### WHAT YOU SHOULD DO:
Everything in the listing below has to be repeated exactly, except the pictures.

### TASK INPUT:
----

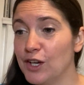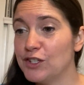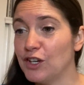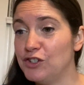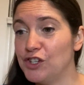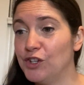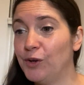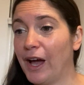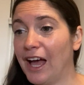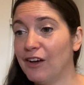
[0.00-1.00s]
So
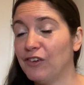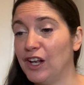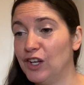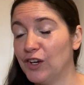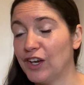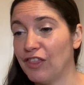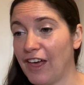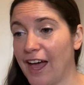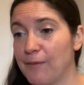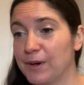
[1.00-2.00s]
do have a look at
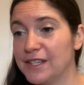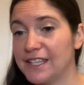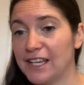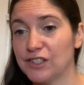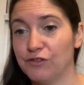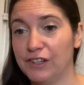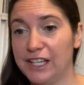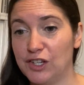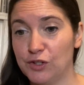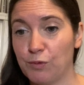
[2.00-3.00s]
that, because that's a really
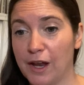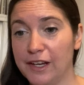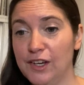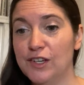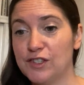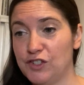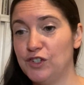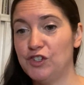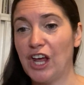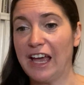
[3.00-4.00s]
good one. So
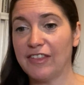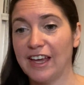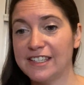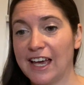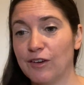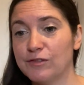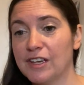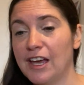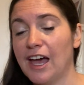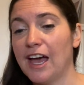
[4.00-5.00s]
do check that out.
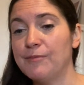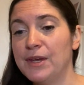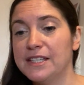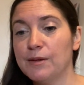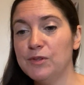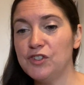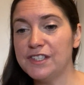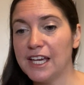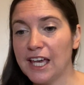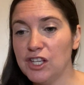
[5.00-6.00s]
Someone's
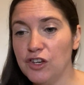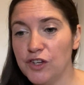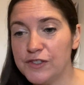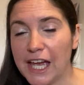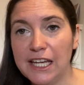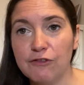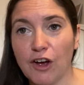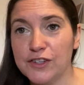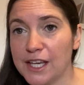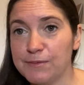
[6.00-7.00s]
just said, can you use any
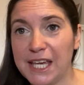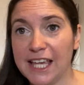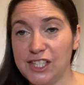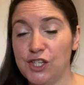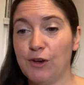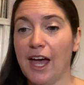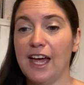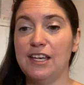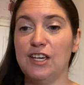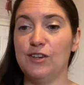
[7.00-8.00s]
rose hips? Yes, you
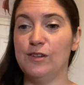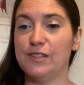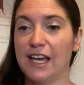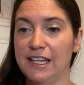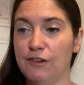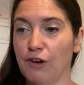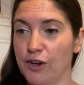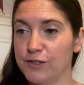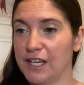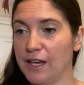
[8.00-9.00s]
can use any
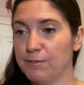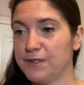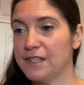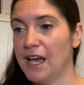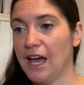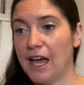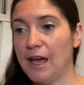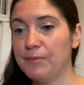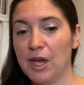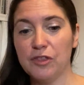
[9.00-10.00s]
rose hips.
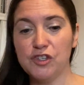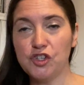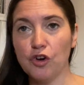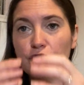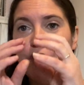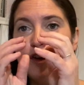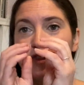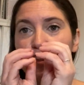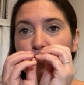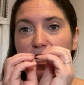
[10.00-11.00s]
The dog
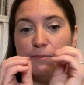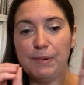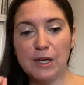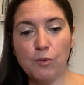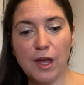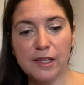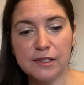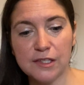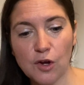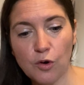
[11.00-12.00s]
rose are the really big
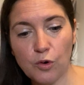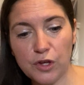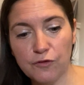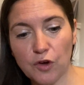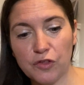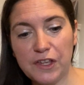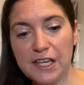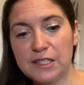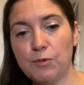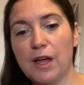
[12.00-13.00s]
ones, or you've got
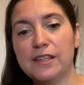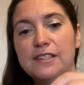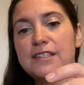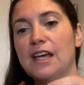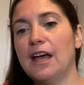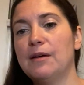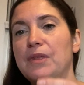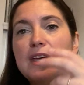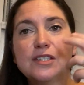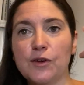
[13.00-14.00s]
these ones.
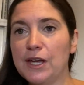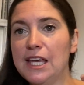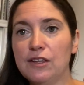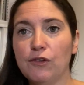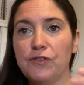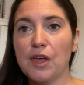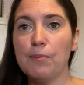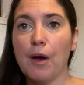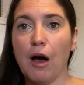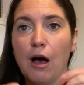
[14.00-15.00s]
So either of
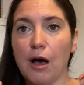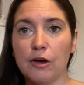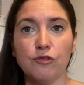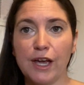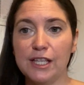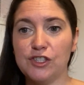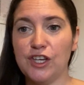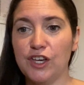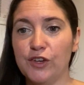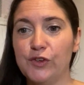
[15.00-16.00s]
them are great to
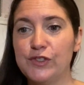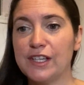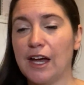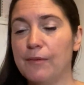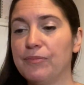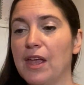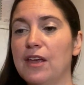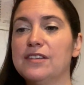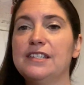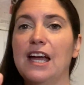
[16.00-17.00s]
use.
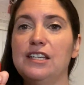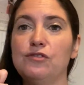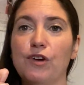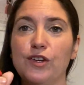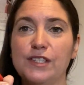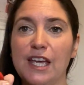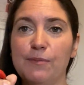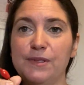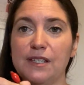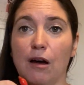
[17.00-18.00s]
Standard rose
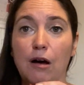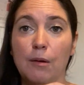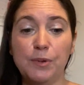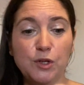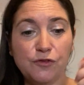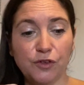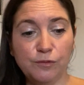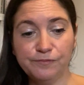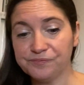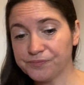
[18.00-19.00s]
hips are
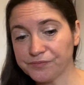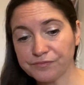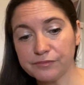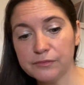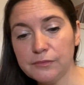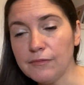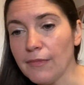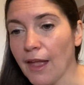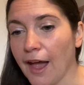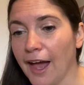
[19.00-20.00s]
beautiful.
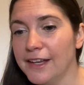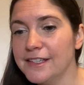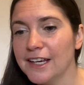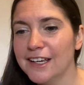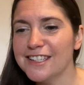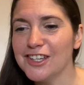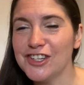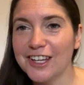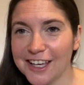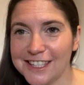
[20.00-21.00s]
And such
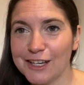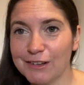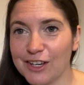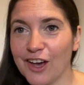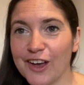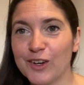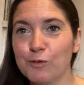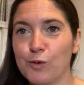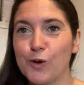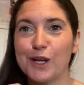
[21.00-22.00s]
a nice thing when you're going on a
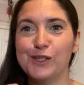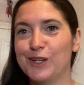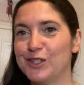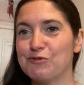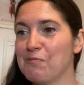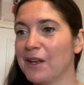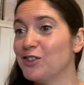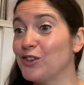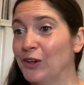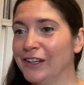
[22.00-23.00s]
walk and you can just
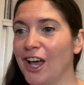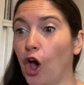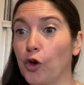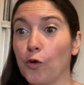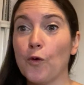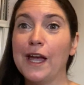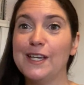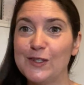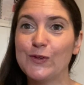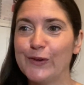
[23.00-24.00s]
munch on a
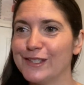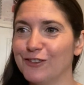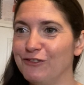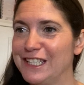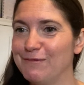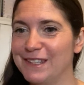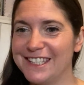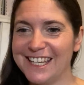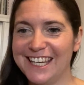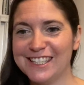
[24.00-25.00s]
great source of vitamin
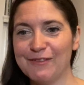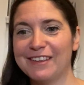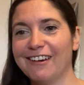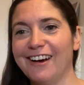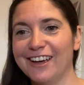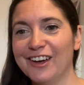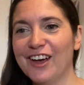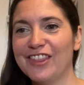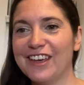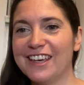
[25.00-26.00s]
C, something that I
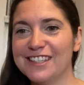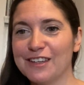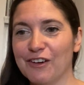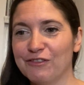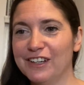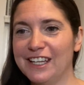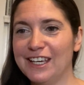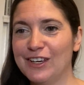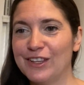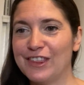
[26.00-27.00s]
think is a
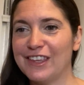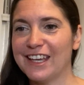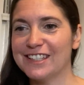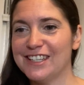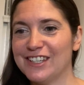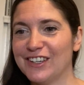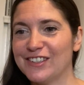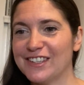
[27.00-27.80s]
really good thing to do.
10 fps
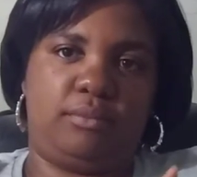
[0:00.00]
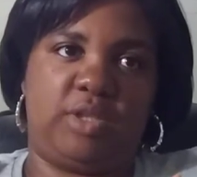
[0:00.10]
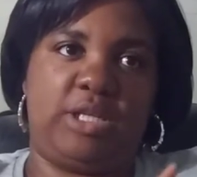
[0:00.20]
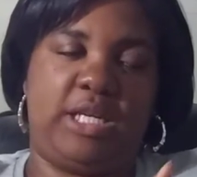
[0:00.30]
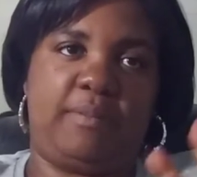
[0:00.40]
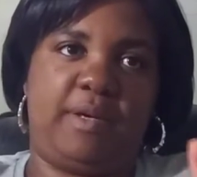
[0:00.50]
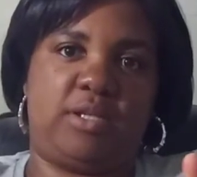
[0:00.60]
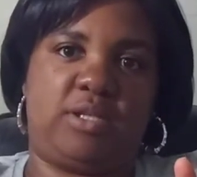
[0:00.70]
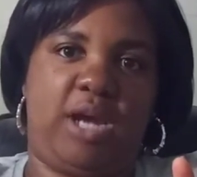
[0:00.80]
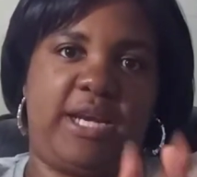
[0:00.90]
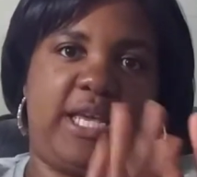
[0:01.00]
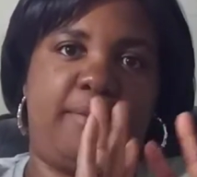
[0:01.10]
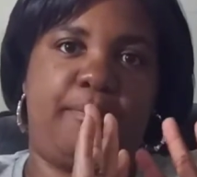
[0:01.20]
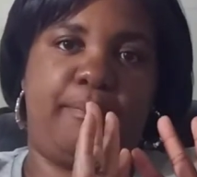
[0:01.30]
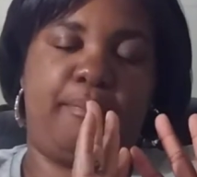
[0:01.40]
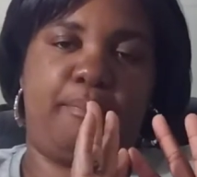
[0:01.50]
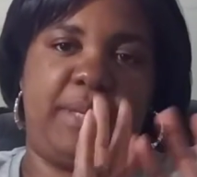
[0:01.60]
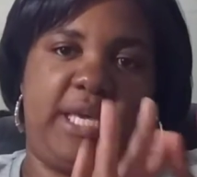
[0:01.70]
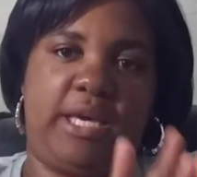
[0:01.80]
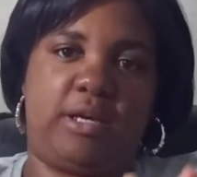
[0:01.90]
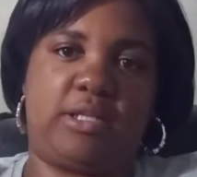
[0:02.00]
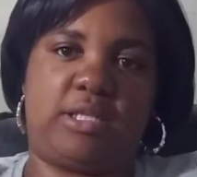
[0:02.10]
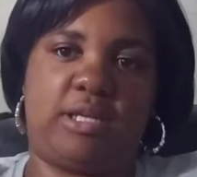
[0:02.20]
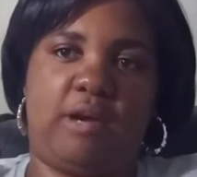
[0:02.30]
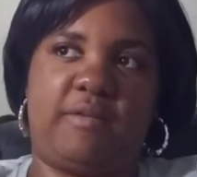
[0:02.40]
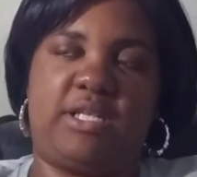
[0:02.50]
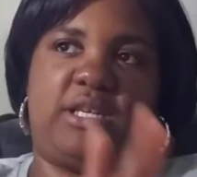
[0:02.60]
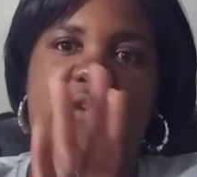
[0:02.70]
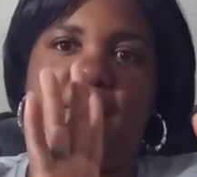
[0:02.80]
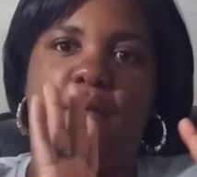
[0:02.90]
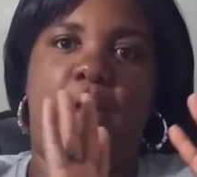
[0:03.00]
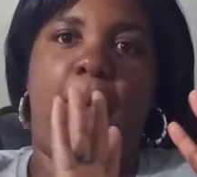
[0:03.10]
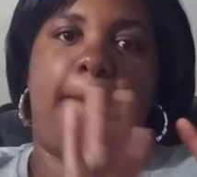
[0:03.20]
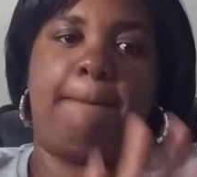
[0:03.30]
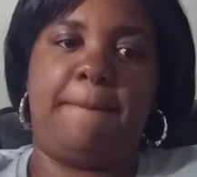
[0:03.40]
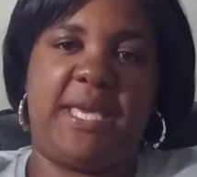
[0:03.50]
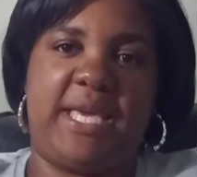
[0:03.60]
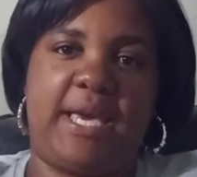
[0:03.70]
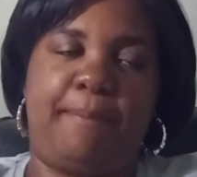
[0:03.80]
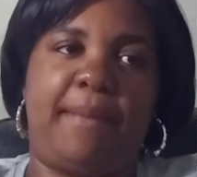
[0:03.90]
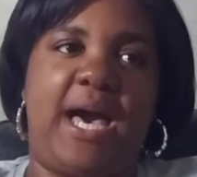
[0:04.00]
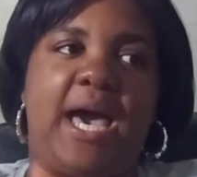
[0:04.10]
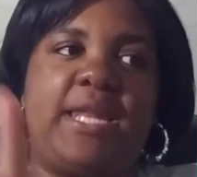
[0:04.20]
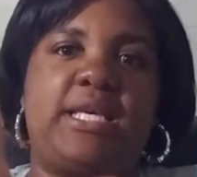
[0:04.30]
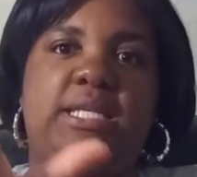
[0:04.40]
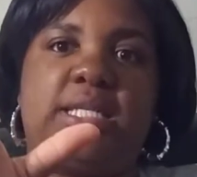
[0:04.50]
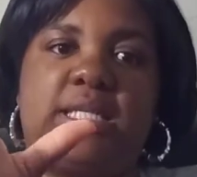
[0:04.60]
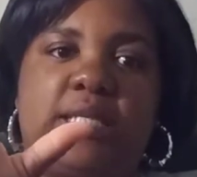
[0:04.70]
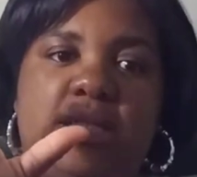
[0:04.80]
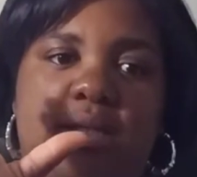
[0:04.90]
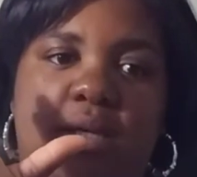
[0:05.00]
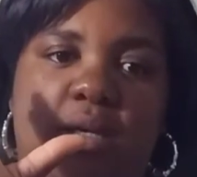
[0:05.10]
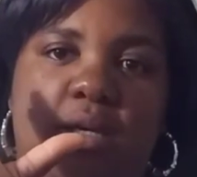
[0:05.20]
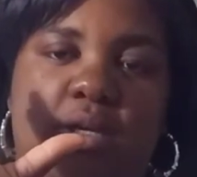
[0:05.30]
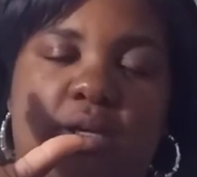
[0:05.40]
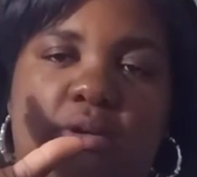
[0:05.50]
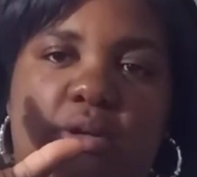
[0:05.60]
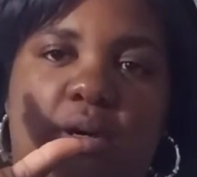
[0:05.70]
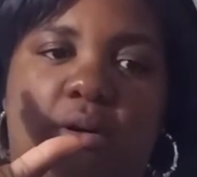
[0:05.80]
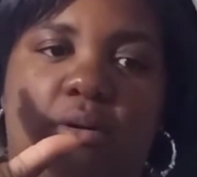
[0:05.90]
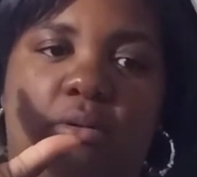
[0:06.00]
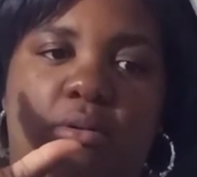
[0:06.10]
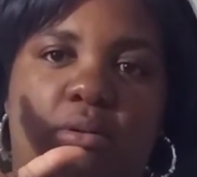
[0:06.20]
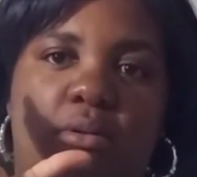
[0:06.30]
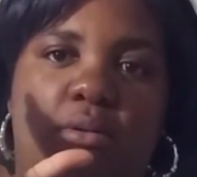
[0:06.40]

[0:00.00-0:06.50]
You need to be conservative. I think being conservative, being modest, you know,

----

### EXERCISE RESULT:
[0.00-1.00s]
So
[1.00-2.00s]
do have a look at
[2.00-3.00s]
that, because that's a really
[3.00-4.00s]
good one. So
[4.00-5.00s]
do check that out.
[5.00-6.00s]
Someone's
[6.00-7.00s]
just said, can you use any
[7.00-8.00s]
rose hips? Yes, you
[8.00-9.00s]
can use any
[9.00-10.00s]
rose hips.
[10.00-11.00s]
The dog
[11.00-12.00s]
rose are the really big
[12.00-13.00s]
ones, or you've got
[13.00-14.00s]
these ones.
[14.00-15.00s]
So either of
[15.00-16.00s]
them are great to
[16.00-17.00s]
use.
[17.00-18.00s]
Standard rose
[18.00-19.00s]
hips are
[19.00-20.00s]
beautiful.
[20.00-21.00s]
And such
[21.00-22.00s]
a nice thing when you're going on a
[22.00-23.00s]
walk and you can just
[23.00-24.00s]
munch on a
[24.00-25.00s]
great source of vitamin
[25.00-26.00s]
C, something that I
[26.00-27.00s]
think is a
[27.00-27.80s]
really good thing to do.
10 fps
[0:00.00]
[0:00.10]
[0:00.20]
[0:00.30]
[0:00.40]
[0:00.50]
[0:00.60]
[0:00.70]
[0:00.80]
[0:00.90]
[0:01.00]
[0:01.10]
[0:01.20]
[0:01.30]
[0:01.40]
[0:01.50]
[0:01.60]
[0:01.70]
[0:01.80]
[0:01.90]
[0:02.00]
[0:02.10]
[0:02.20]
[0:02.30]
[0:02.40]
[0:02.50]
[0:02.60]
[0:02.70]
[0:02.80]
[0:02.90]
[0:03.00]
[0:03.10]
[0:03.20]
[0:03.30]
[0:03.40]
[0:03.50]
[0:03.60]
[0:03.70]
[0:03.80]
[0:03.90]
[0:04.00]
[0:04.10]
[0:04.20]
[0:04.30]
[0:04.40]
[0:04.50]
[0:04.60]
[0:04.70]
[0:04.80]
[0:04.90]
[0:05.00]
[0:05.10]
[0:05.20]
[0:05.30]
[0:05.40]
[0:05.50]
[0:05.60]
[0:05.70]
[0:05.80]
[0:05.90]
[0:06.00]
[0:06.10]
[0:06.20]
[0:06.30]
[0:06.40]

[0:00.00-0:06.50]
You need to be conservative. I think being conservative, being modest, you know,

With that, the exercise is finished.